Everything in the records below must be repeated exactly, except the pictures.

- _Input records_:
============
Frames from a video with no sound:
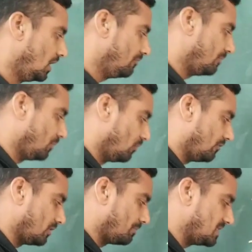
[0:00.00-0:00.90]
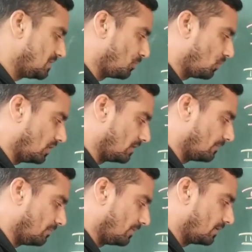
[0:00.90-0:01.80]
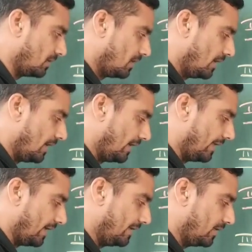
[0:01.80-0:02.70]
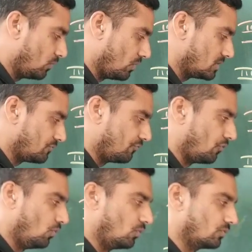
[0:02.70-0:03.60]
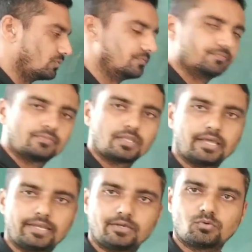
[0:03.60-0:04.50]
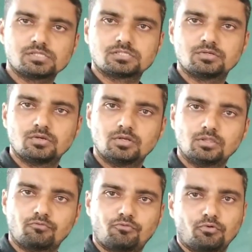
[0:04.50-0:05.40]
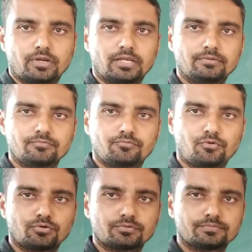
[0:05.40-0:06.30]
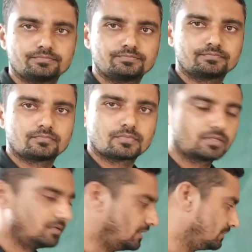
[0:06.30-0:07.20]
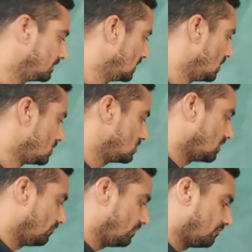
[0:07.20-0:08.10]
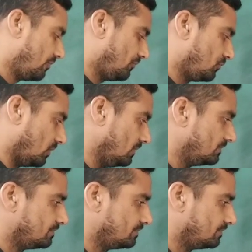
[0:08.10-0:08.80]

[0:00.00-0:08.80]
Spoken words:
If I go for the principal quantum number and n equals 4. N equals the 4 element. 4. Right. So come for fifth one.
============
- _Solution for this exercise_:
Frames from a video with no sound:
[0:00.00-0:00.90]
[0:00.90-0:01.80]
[0:01.80-0:02.70]
[0:02.70-0:03.60]
[0:03.60-0:04.50]
[0:04.50-0:05.40]
[0:05.40-0:06.30]
[0:06.30-0:07.20]
[0:07.20-0:08.10]
[0:08.10-0:08.80]

[0:00.00-0:08.80]
Spoken words:
If I go for the principal quantum number and n equals 4. N equals the 4 element. 4. Right. So come for fifth one.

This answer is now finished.